[Saved data entries]
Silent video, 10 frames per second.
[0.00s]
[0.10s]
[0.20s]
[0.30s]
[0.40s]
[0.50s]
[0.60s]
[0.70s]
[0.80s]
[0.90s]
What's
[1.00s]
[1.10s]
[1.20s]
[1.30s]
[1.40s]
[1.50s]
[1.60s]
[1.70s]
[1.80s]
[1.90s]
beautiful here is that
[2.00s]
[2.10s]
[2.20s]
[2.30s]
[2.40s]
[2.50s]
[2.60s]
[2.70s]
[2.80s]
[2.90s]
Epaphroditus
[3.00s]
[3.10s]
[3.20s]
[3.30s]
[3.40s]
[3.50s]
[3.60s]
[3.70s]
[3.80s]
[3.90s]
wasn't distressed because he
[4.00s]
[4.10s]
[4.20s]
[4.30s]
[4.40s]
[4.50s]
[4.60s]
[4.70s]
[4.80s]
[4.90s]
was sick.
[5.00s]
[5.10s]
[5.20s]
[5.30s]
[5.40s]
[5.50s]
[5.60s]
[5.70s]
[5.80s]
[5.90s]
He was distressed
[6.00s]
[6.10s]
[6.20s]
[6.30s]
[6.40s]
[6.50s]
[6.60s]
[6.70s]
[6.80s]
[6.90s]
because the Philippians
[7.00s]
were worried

* * *

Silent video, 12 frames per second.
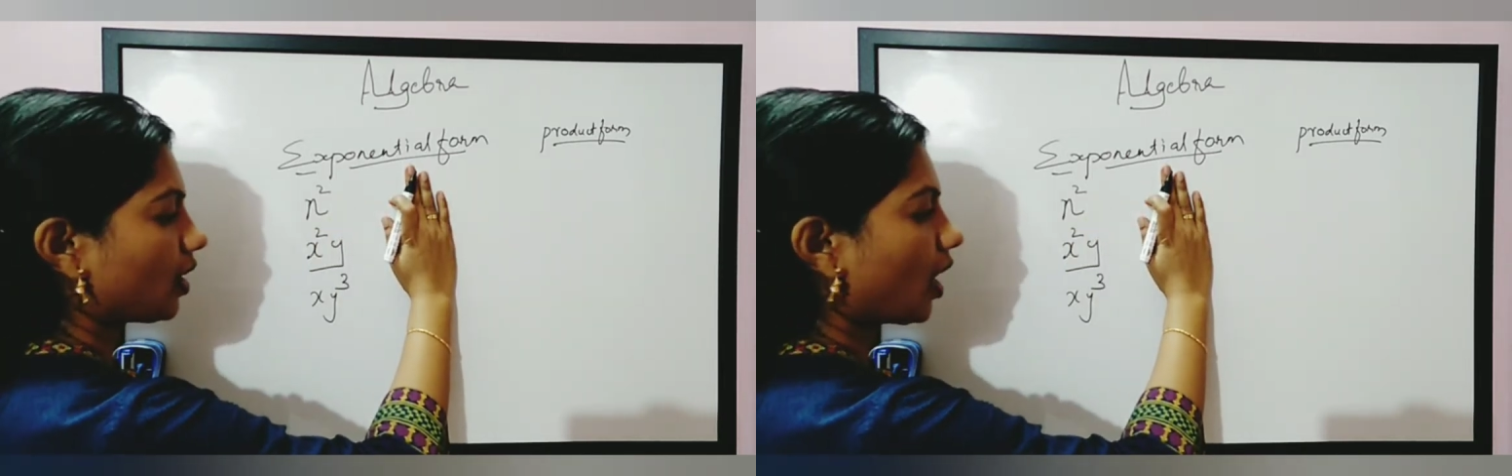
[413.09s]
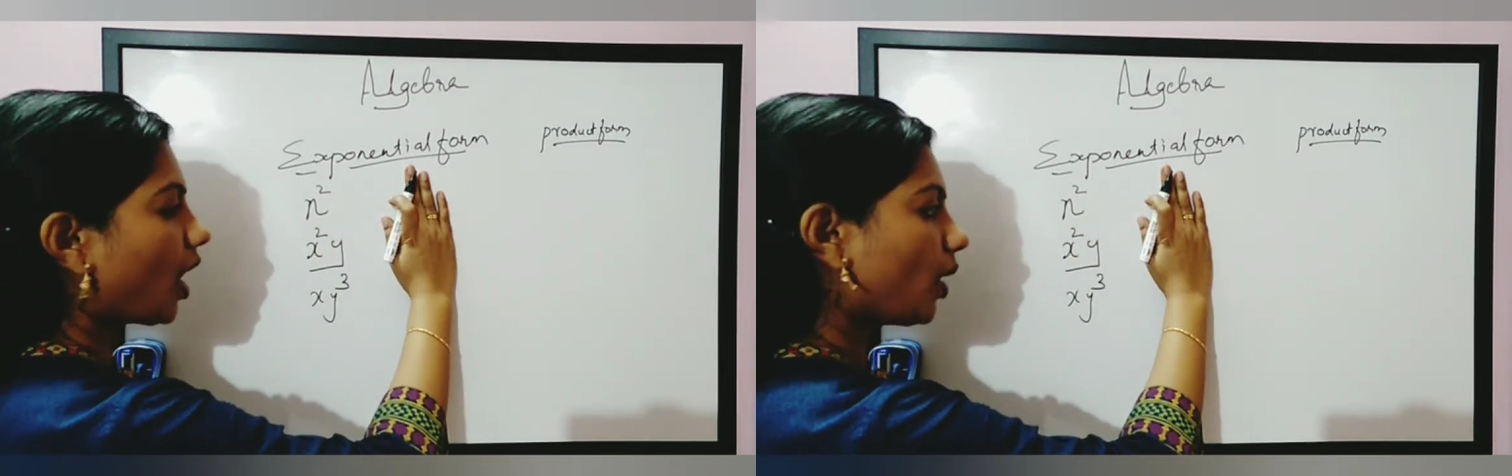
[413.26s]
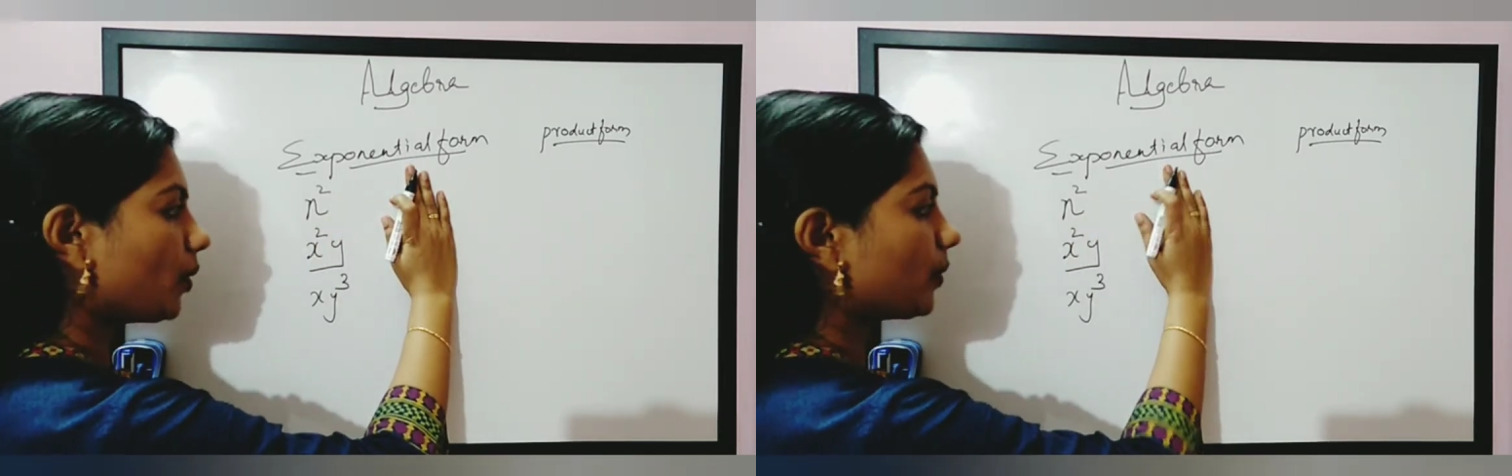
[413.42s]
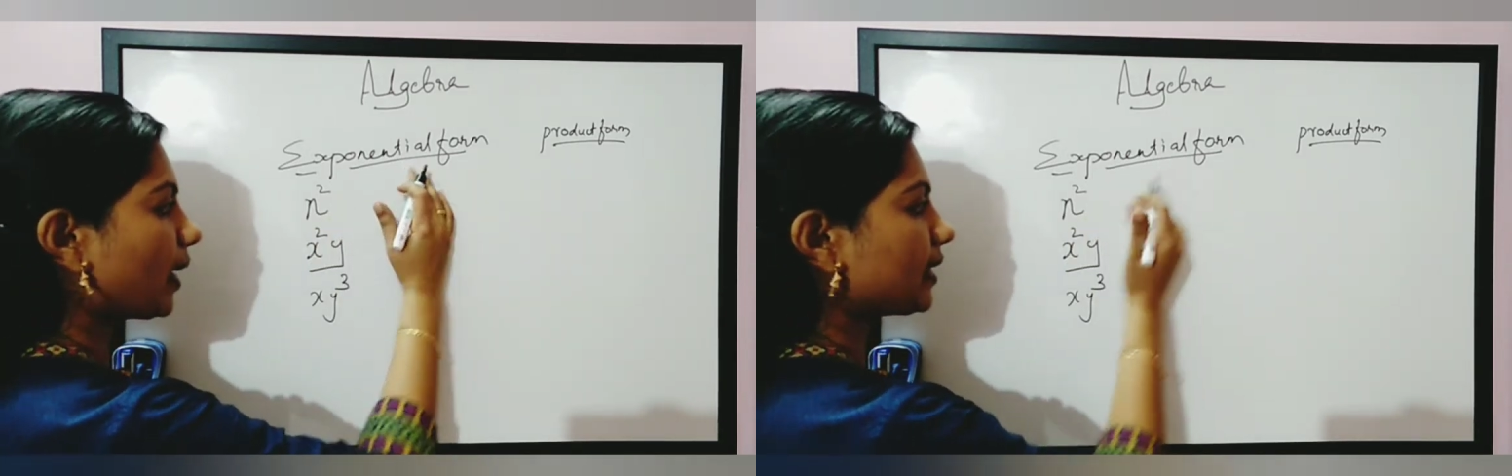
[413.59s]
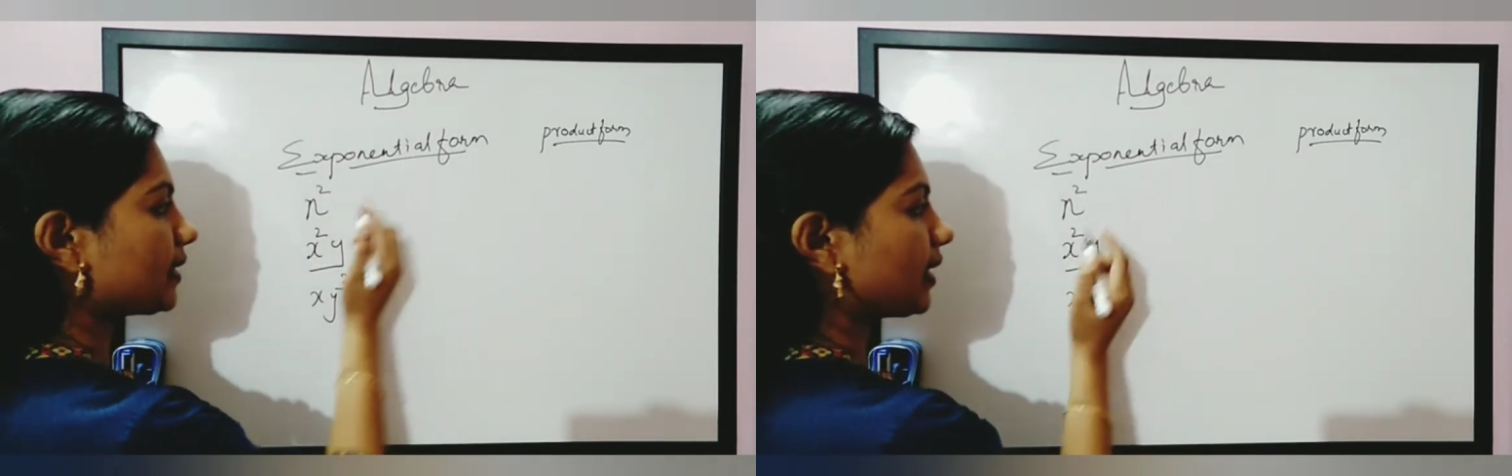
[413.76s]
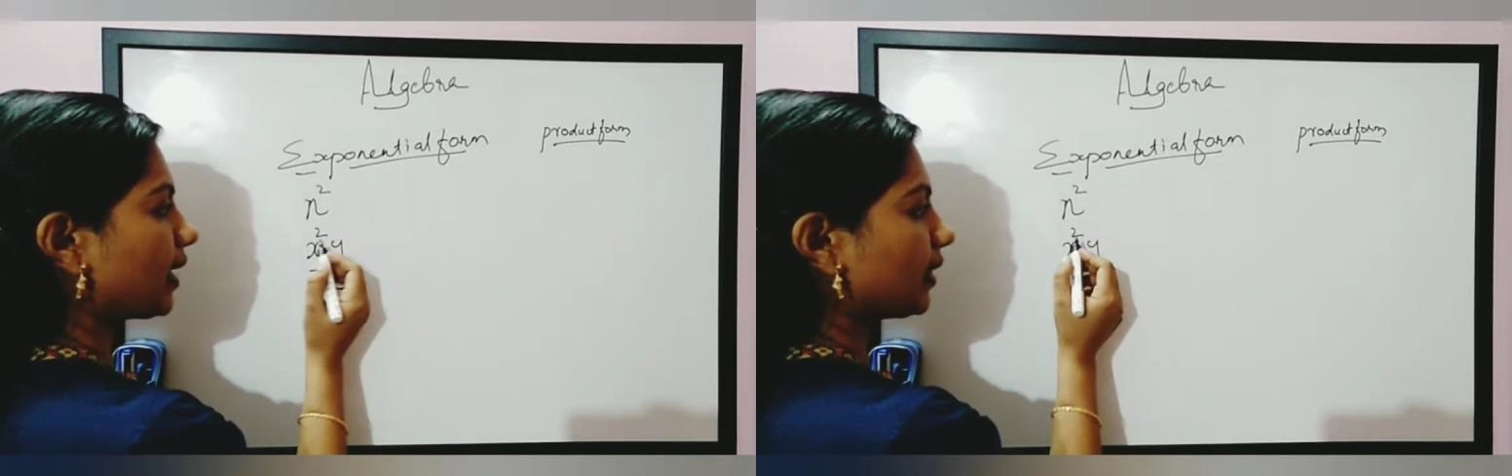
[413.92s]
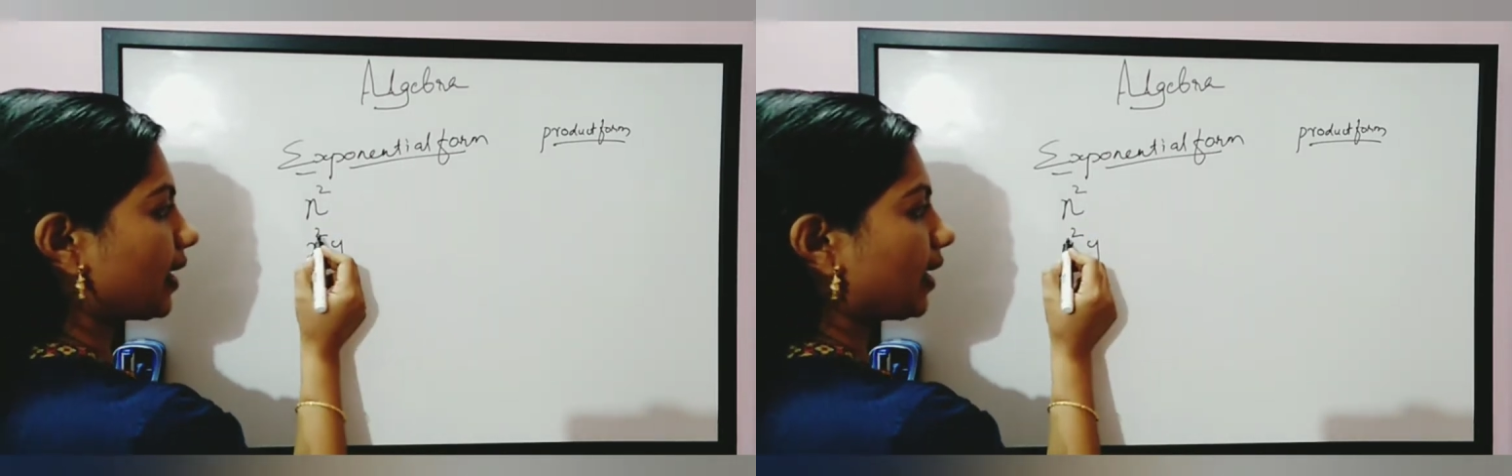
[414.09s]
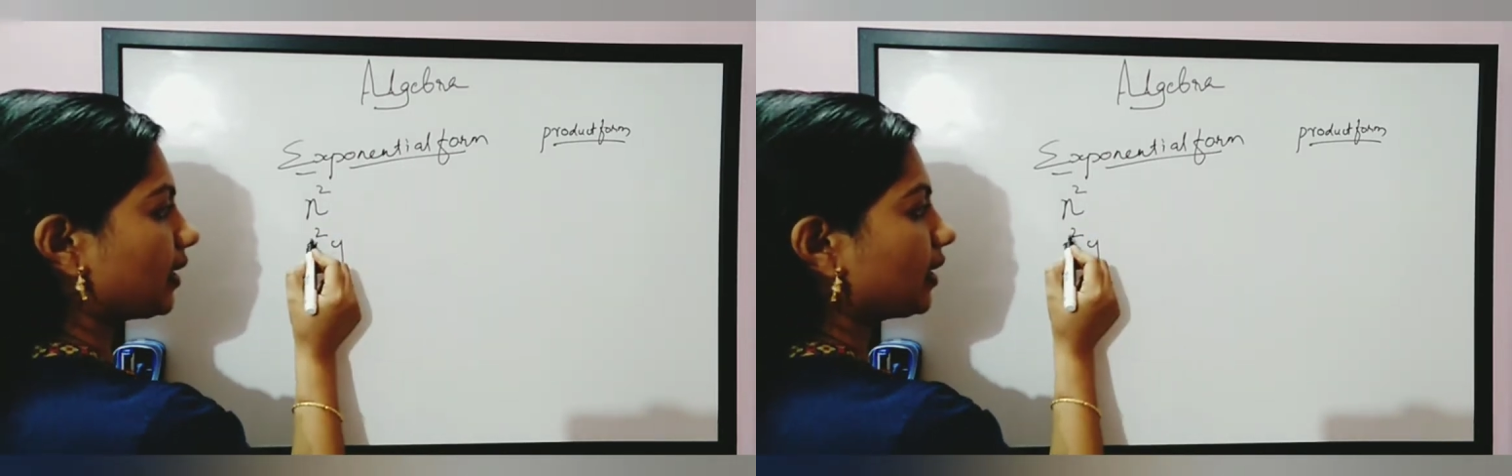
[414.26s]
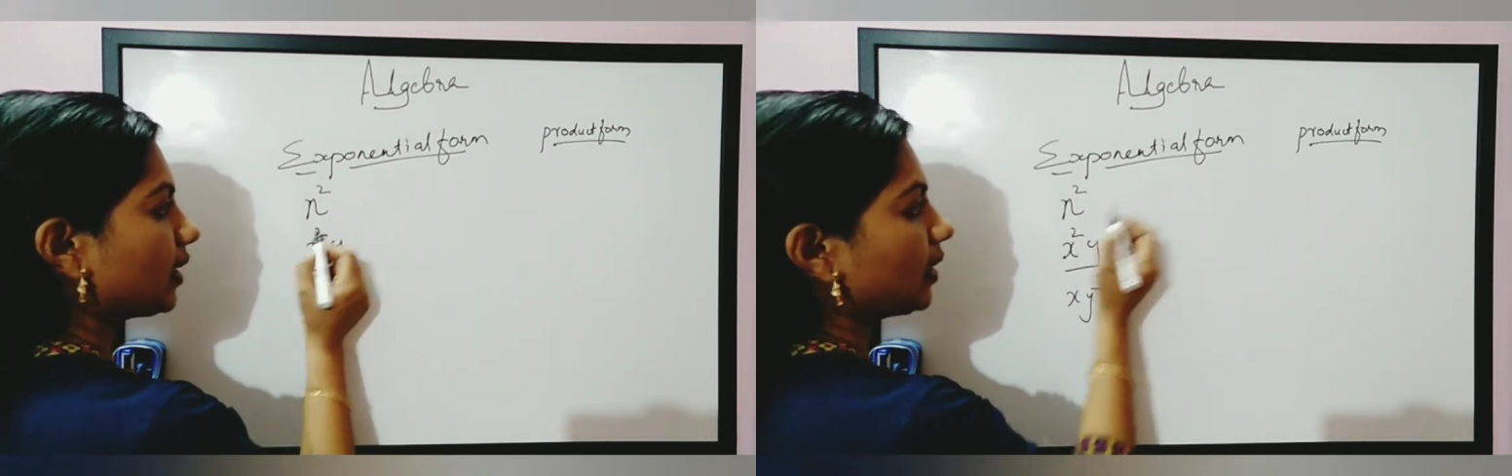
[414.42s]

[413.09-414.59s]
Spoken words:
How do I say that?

:: Task brief ::
Check each line of the data above for the word "second" and copy the ones where it is found.

:: Answer box ::
Silent video, 10 frames per second.
Silent video, 12 frames per second.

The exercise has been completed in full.